FORD MOTOR COMPANY, et al., Defendants.

No. 4:03CV1857SNL.

United States District Court, E.D. Missouri, Eastern Division.

March 4, 2004.

*1029 *1030 D. Eric Sowers, Ferne P. Wolf, Sowers and Wolf, LLC, St. Louis, MO, for Plaintiff.

Charlie J. Harris, Jr., Kathleen M. Nemechek, Stacey R. Gilman, W. Perry Brandt, Berkowitz and Stanton, LLP, Kansas City, MO, for Defendants.

MEMORANDUM

LIMBAUGH, Senior District Judge.

Plaintiff originally filed this Missouri Human Rights Act (MHRA) employment discrimination case in the St. Louis County Circuit Court. In her state complaint, she named as defendants: Ford Motor Company, Ken Hume, and Paul Edds. On or about December 26, 2003 defendant Ford Motor Co. (hereinafter referred to as Ford Motor) removed this case to federal court asserting that two (2) of the three (3) named defendants (Hume and Edds) were non-diverse defendants, and that plaintiff had fraudulently joined them in order to destroy diversity. This matter is before the Court on the plaintiff's motion to remand (# 8), filed January 26, 2004. Responsive pleadings have been filed.

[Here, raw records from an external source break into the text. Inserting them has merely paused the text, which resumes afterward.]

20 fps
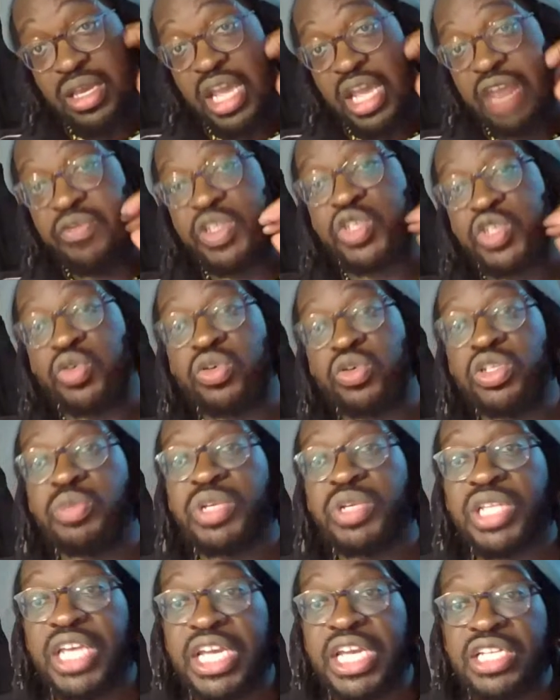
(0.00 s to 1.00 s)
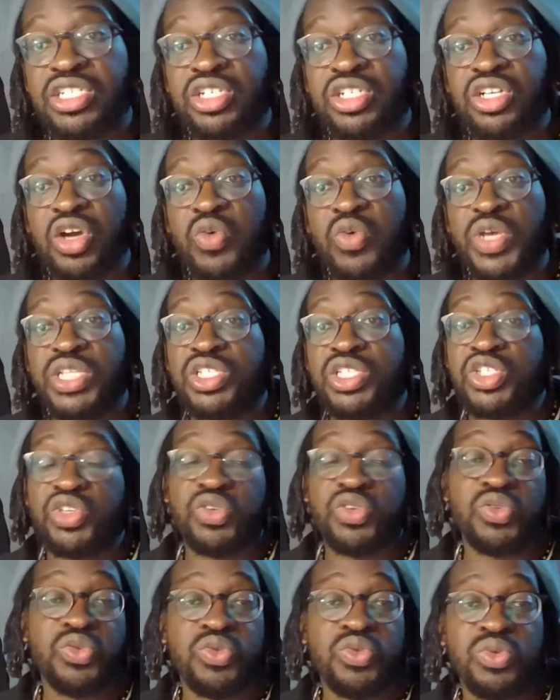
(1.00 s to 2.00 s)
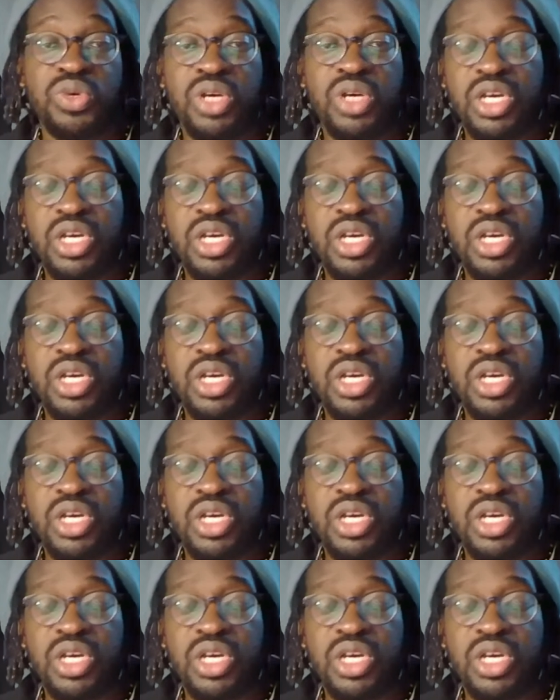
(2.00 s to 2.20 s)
Every tournament, India go into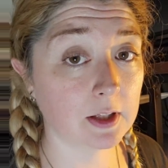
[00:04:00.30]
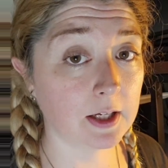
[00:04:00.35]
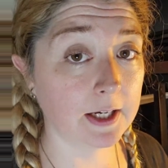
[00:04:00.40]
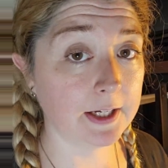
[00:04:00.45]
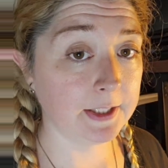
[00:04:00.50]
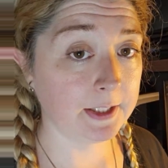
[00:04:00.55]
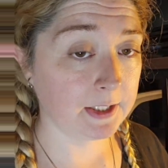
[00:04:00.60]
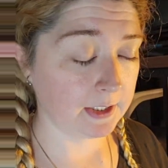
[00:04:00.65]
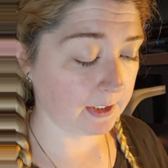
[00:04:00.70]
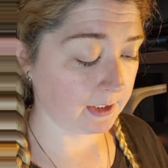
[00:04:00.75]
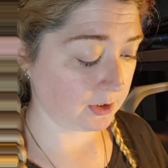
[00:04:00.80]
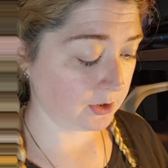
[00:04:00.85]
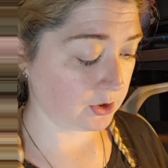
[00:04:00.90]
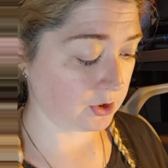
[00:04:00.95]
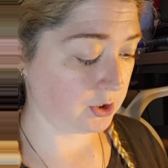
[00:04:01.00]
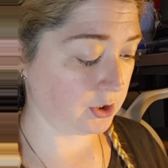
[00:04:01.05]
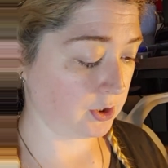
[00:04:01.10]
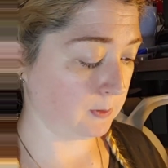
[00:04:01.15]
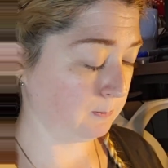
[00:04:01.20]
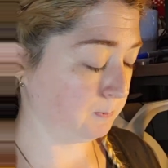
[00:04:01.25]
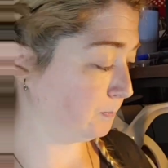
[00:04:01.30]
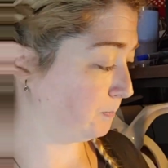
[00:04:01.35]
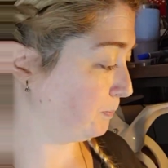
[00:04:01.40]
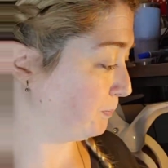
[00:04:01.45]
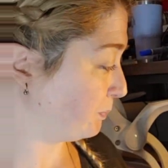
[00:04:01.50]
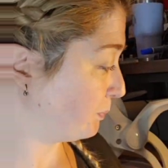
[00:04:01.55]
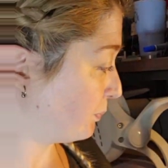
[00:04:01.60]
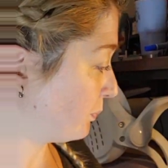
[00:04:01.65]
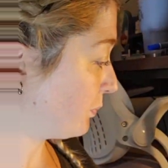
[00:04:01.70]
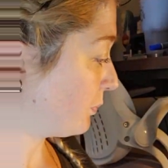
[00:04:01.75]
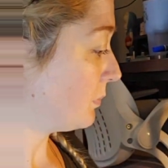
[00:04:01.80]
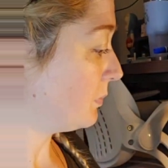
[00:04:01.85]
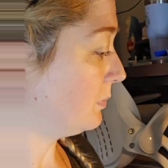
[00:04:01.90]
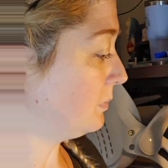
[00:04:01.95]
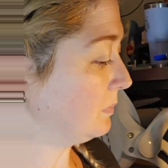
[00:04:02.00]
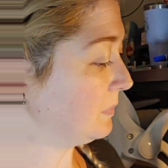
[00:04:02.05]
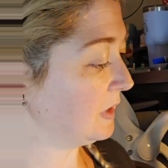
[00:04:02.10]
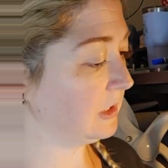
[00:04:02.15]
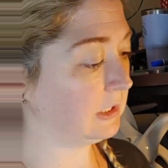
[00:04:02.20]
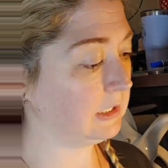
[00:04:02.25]
line hitch,
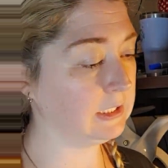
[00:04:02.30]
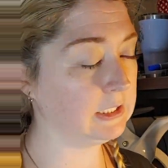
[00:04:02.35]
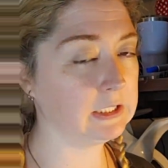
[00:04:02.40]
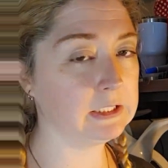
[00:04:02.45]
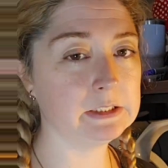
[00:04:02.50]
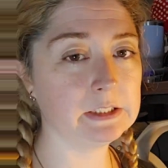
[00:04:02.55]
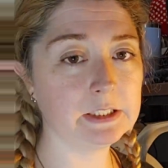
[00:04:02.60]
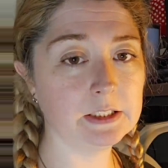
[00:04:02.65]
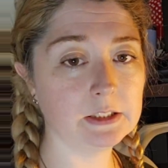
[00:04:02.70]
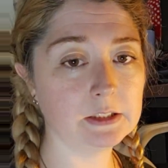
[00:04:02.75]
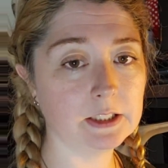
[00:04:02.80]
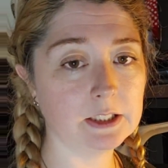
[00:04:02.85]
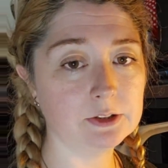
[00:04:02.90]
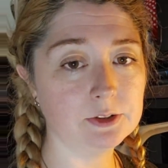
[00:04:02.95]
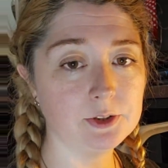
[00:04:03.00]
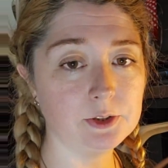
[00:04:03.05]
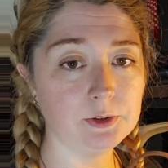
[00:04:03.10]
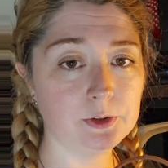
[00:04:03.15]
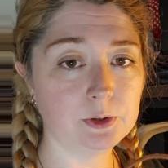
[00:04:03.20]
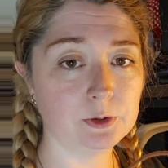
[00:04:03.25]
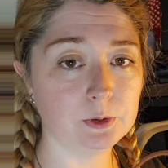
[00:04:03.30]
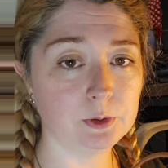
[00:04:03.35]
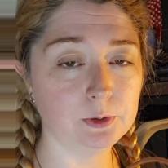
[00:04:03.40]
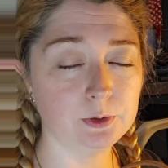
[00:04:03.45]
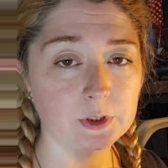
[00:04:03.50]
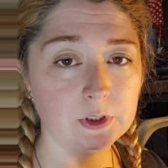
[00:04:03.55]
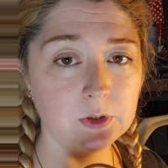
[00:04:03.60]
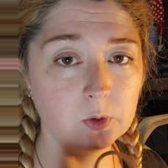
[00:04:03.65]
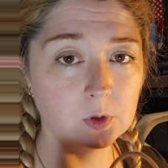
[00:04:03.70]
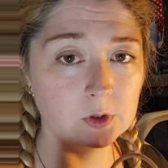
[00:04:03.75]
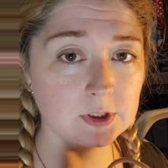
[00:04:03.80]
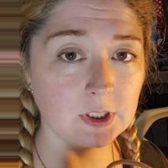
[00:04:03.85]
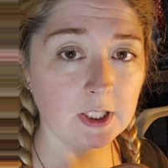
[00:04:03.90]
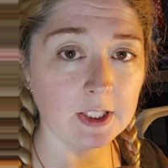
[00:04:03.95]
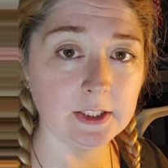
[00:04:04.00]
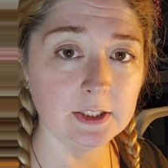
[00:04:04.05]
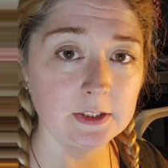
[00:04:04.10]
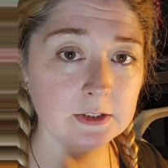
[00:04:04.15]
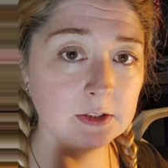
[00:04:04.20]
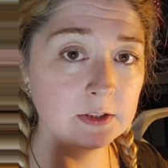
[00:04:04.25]
and it allows you to loosen or
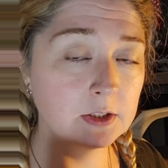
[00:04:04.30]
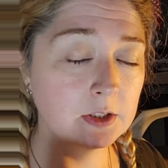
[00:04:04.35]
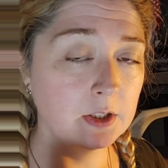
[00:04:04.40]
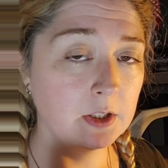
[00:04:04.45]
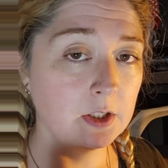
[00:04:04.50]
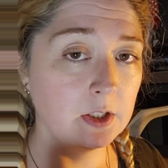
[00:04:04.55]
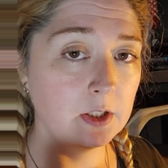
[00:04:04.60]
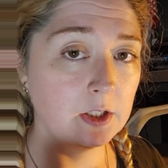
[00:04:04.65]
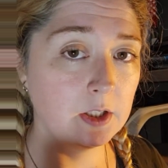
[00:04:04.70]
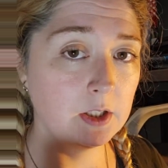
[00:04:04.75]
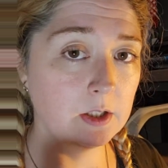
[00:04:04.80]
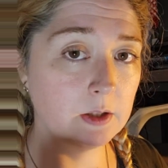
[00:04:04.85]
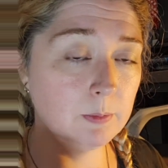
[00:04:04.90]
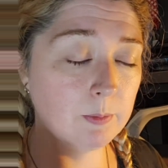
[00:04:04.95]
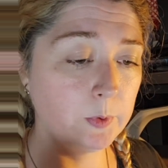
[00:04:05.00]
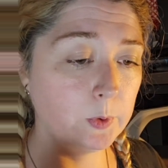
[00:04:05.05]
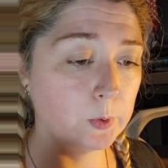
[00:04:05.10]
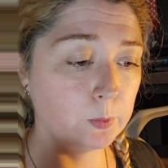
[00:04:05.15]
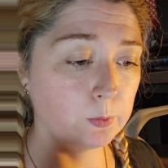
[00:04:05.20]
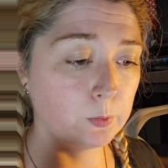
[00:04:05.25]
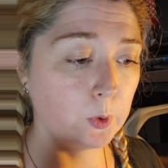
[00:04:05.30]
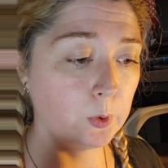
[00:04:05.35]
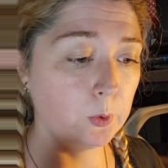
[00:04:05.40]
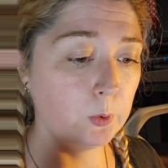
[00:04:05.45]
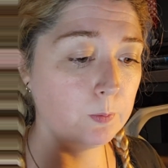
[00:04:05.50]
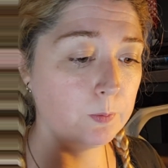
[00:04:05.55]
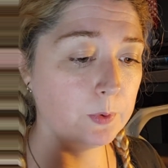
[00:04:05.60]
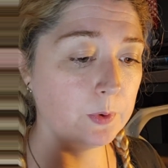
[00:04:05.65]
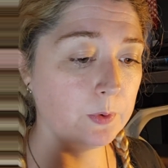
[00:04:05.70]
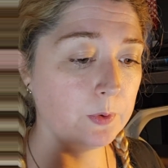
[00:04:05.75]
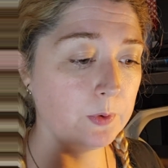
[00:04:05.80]
tighten your rope.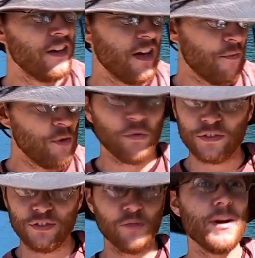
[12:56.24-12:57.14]
I mean, we're
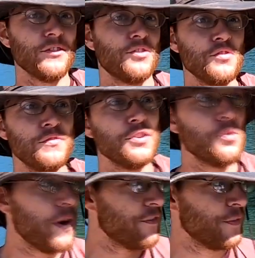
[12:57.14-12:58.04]
still about 2 foot
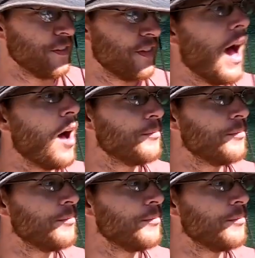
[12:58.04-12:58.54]
away from the top.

Plaintiff filed this cause of action in state court alleging that she was subjected to sexual harassment and discrimination in *1031 connection with her employment at Ford Motor. She brought her lawsuit solely under the MHRA, § 213.010 et seq. and against Ford Motor, and two individuals, Ken Hume and Paul Edds. As stated before, defendant Ford Motor removed this case from state court asserting that plaintiff had fraudulently joined the two individual resident defendants in order to defeat federal diversity jurisdiction. Defendant Ford Motor contends that plaintiff cannot pursue a MHRA claim against Hume and Edds because they cannot be held individually liable under the MHRA.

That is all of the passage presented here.